◆ ASSIGNED TASK ◆
Would you repeat the listing exactly but omit every picture?

== Segment start ==

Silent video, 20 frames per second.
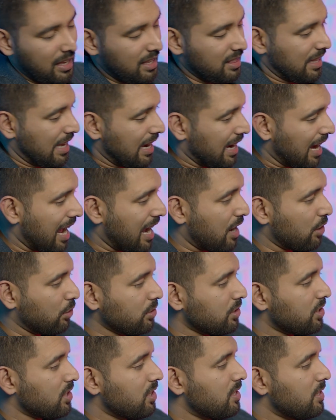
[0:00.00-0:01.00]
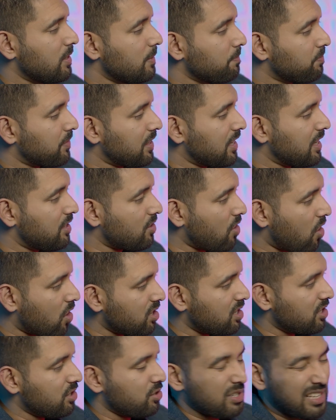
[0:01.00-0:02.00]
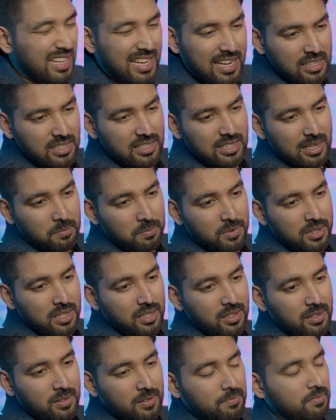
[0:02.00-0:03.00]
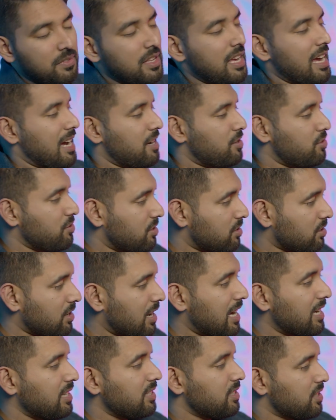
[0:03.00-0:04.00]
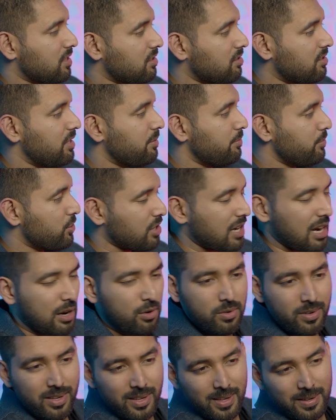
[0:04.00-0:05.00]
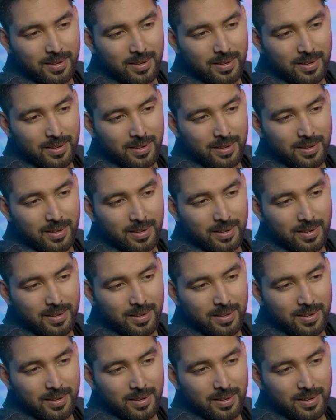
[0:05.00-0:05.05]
In their house, in order to get something, they had to cry, scream, shout,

== Segment end ==

◆ RESPONSE TO THIS TASK ◆
Silent video, 20 frames per second.
[0:00.00-0:01.00]
[0:01.00-0:02.00]
[0:02.00-0:03.00]
[0:03.00-0:04.00]
[0:04.00-0:05.00]
[0:05.00-0:05.05]
In their house, in order to get something, they had to cry, scream, shout,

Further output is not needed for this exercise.